● What you have to do:
The expected output is an exact copy of the lines from the one containing "Lip reading: disciplinary" to the final line below, minus any pictures.

Records from a data collection
•••

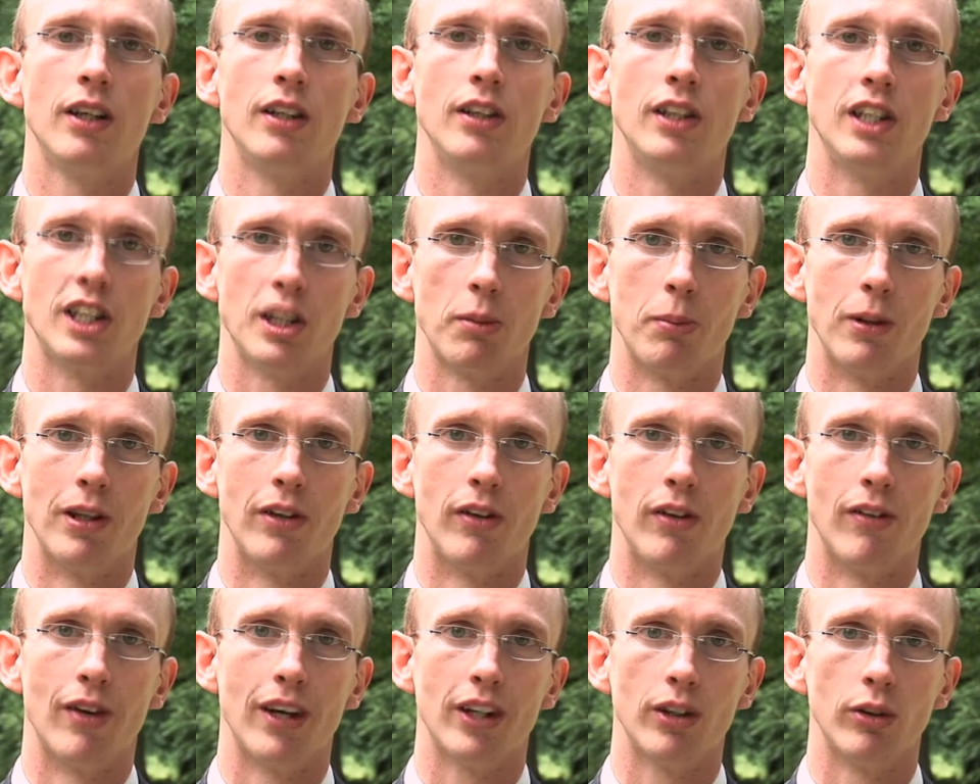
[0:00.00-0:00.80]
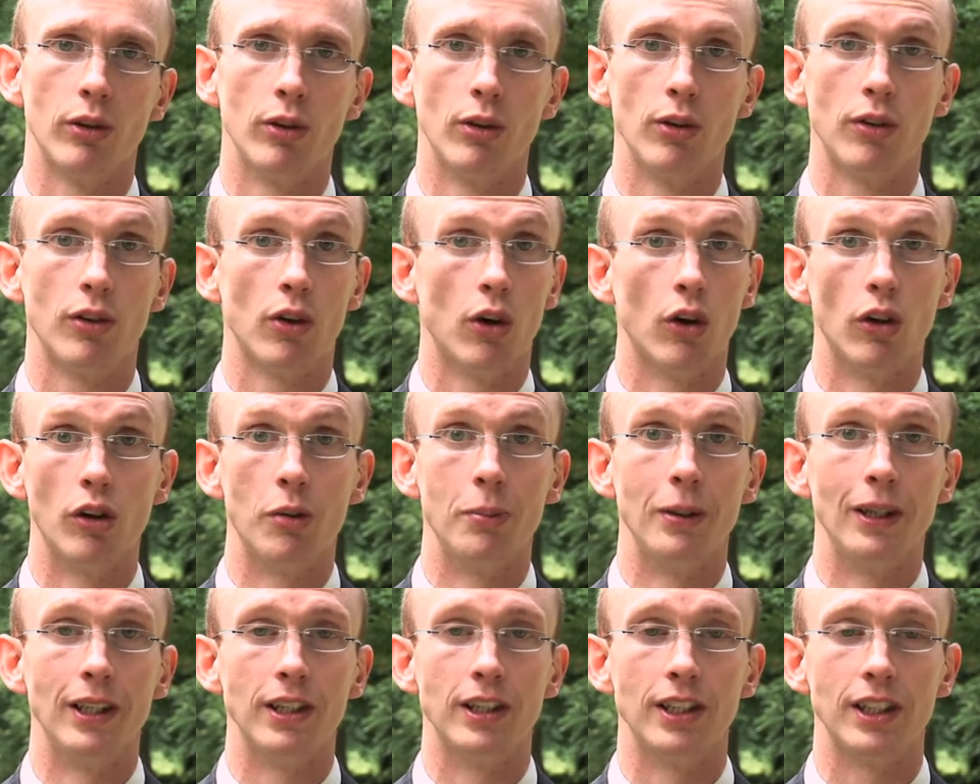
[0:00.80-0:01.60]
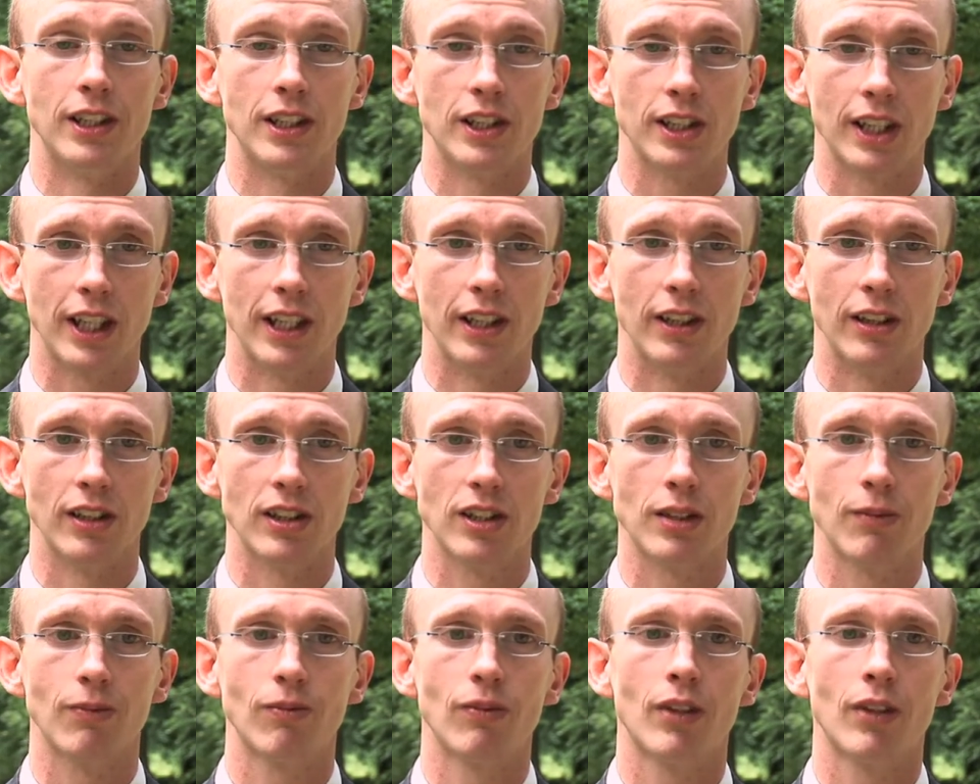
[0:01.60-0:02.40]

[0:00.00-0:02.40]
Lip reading: disciplinary record, or ability and skills.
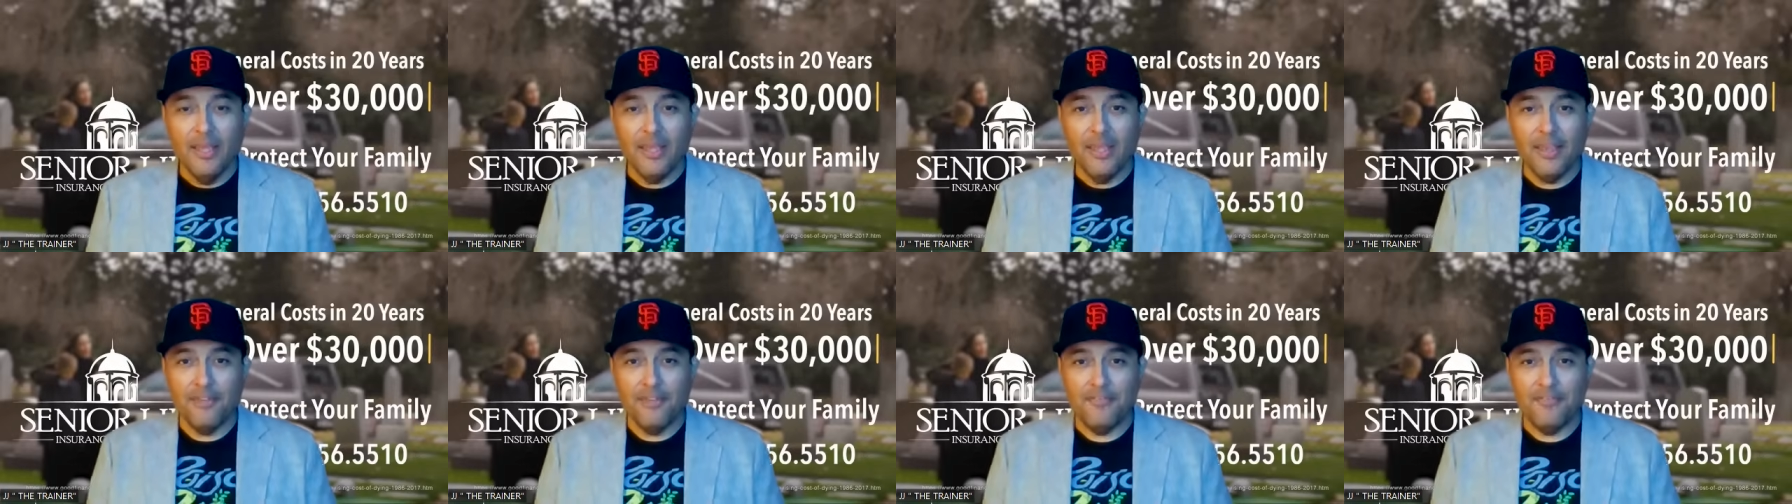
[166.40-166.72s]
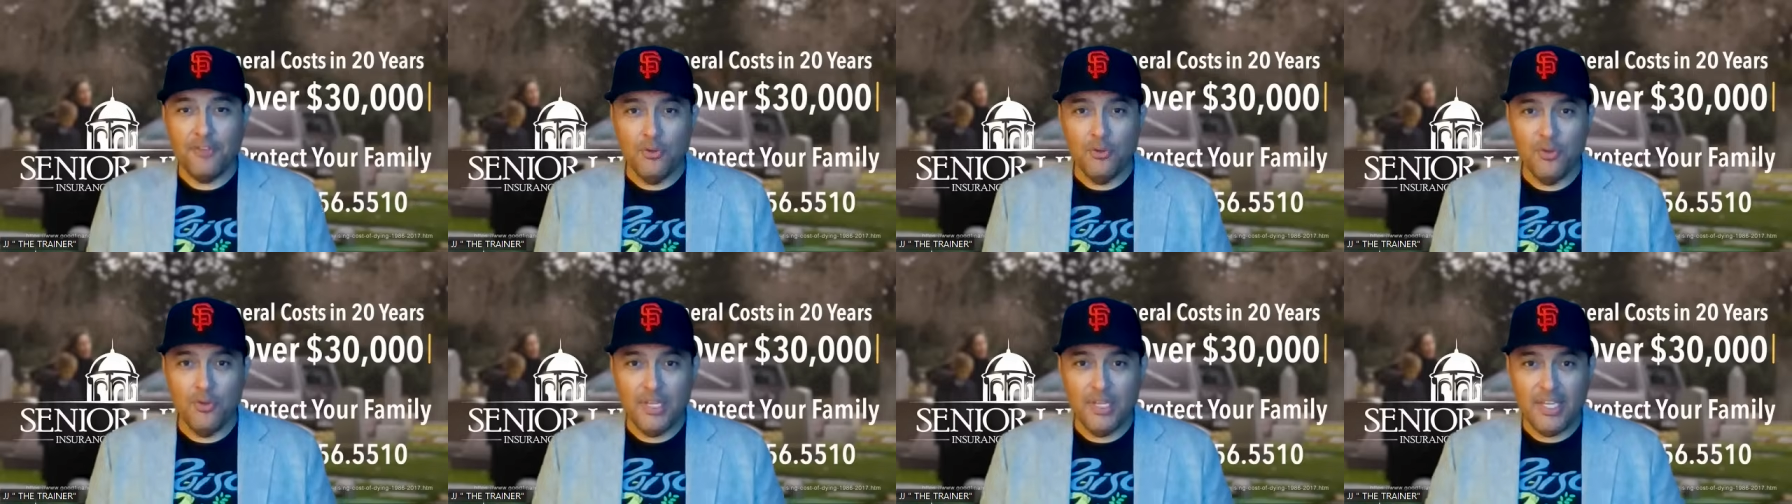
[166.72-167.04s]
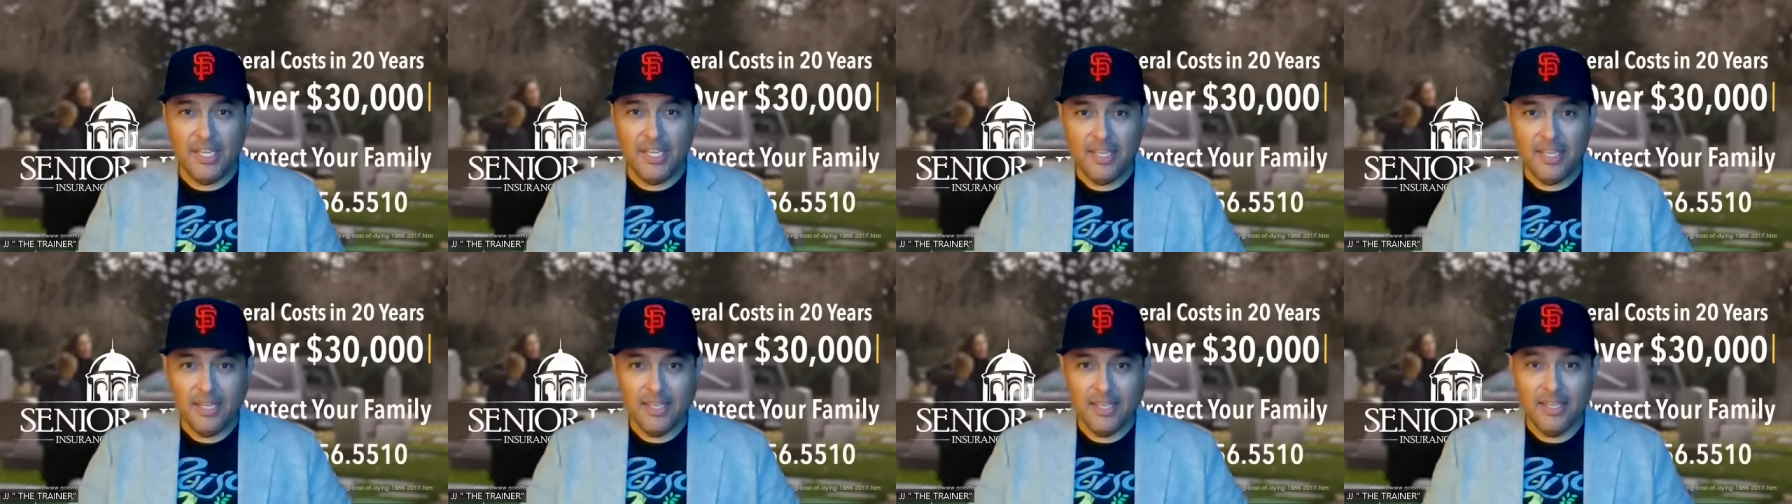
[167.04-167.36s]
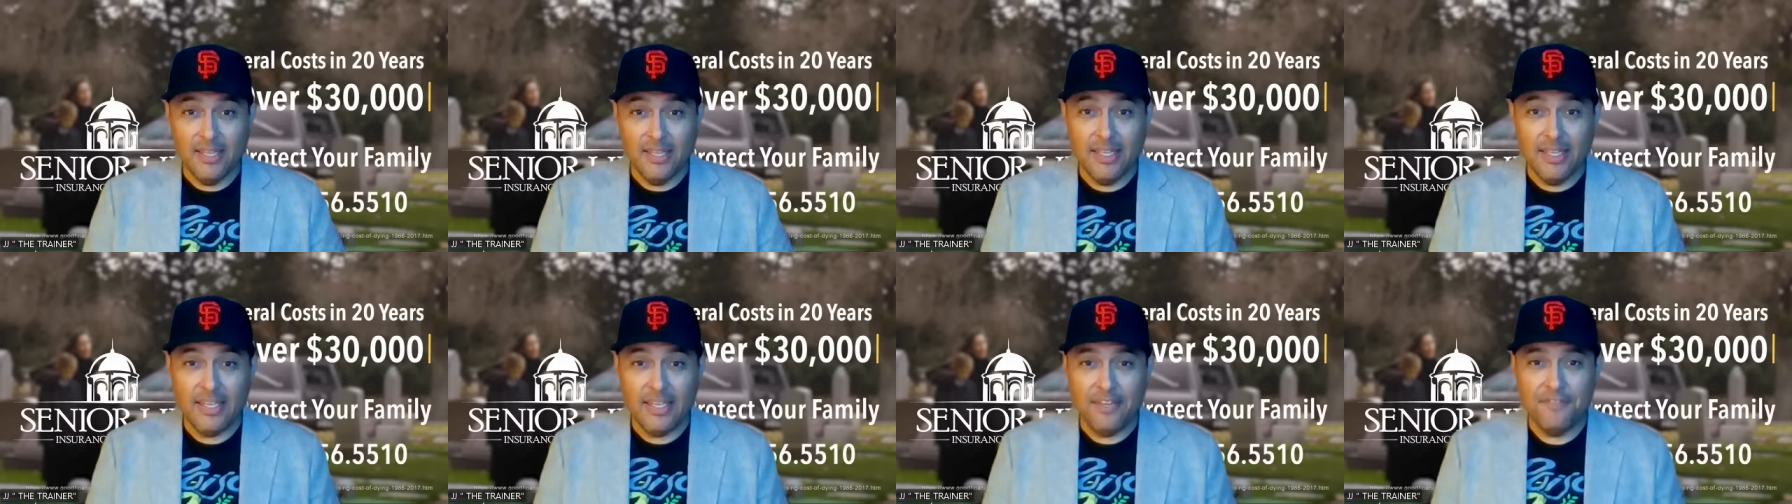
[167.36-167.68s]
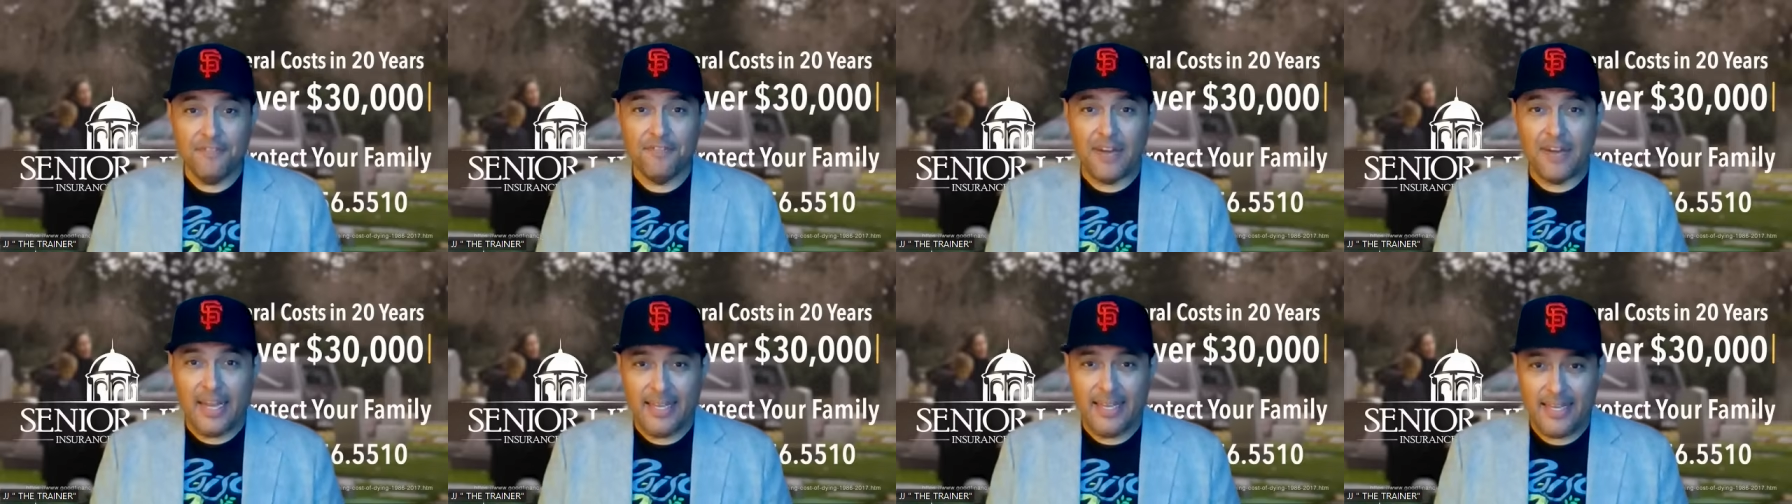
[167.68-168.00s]
if you need lead
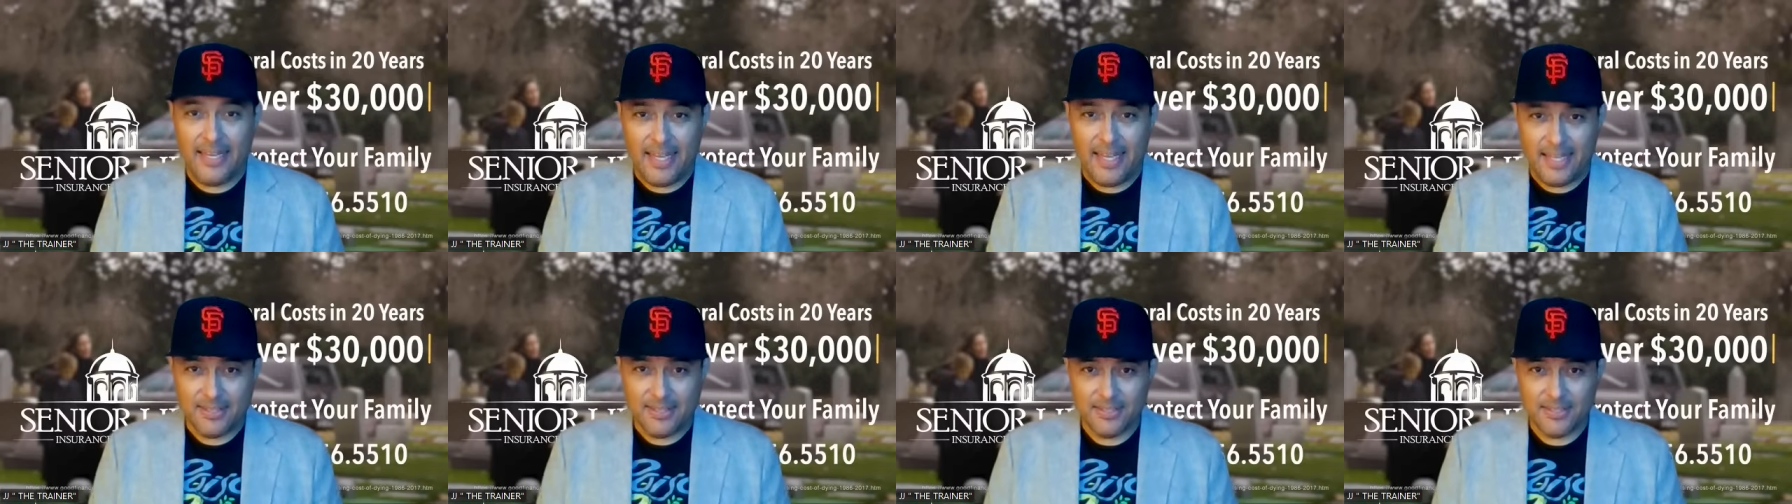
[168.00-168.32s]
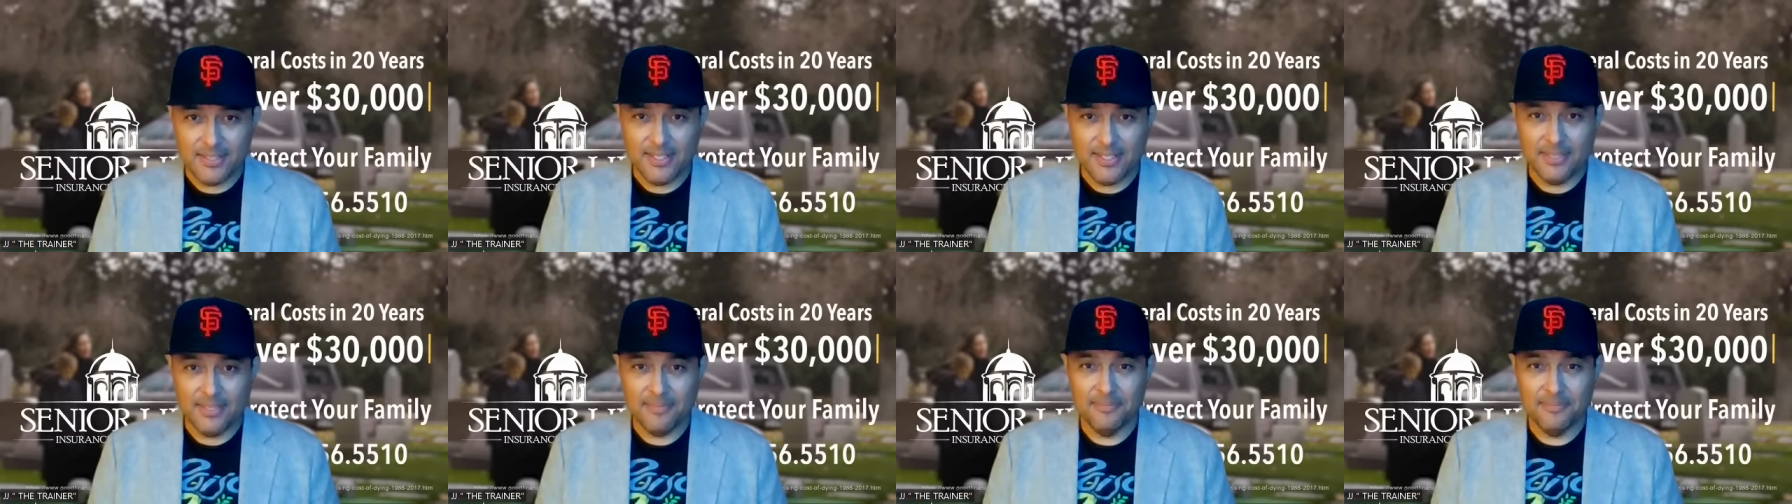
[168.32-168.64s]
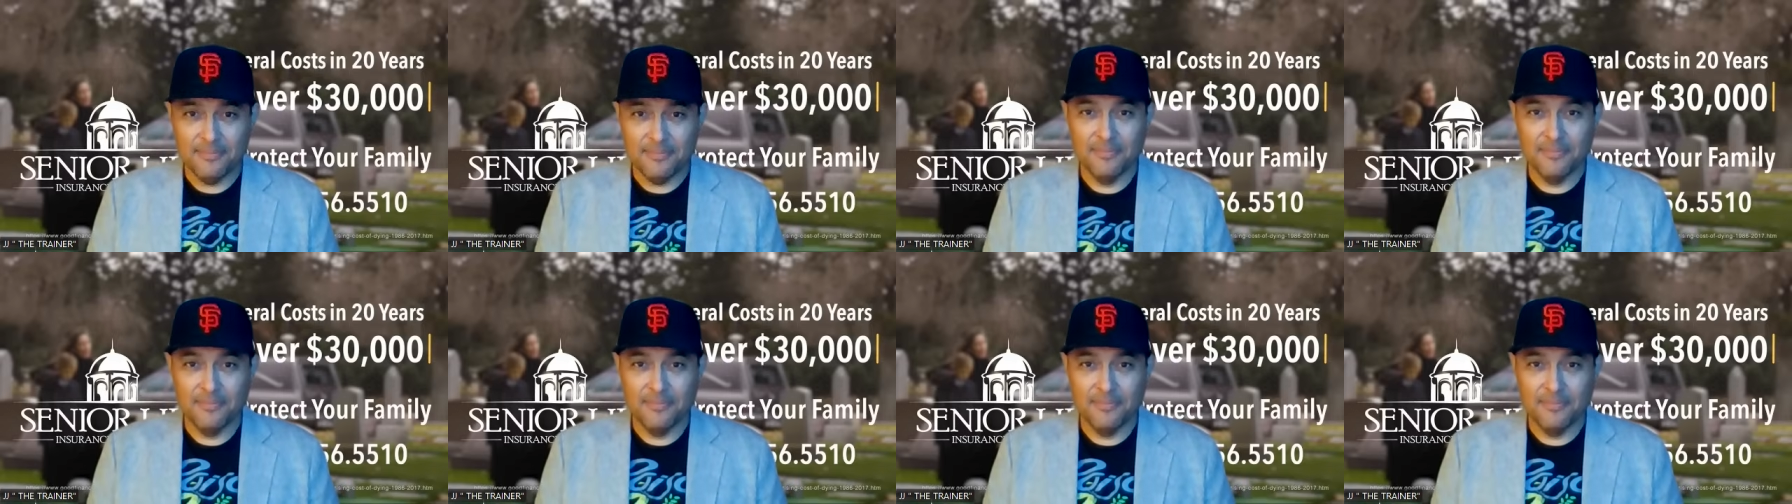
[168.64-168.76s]
financing,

•••

● Solution below:
Lip reading: disciplinary record, or ability and skills.
[166.40-166.72s]
[166.72-167.04s]
[167.04-167.36s]
[167.36-167.68s]
[167.68-168.00s]
if you need lead
[168.00-168.32s]
[168.32-168.64s]
[168.64-168.76s]
financing,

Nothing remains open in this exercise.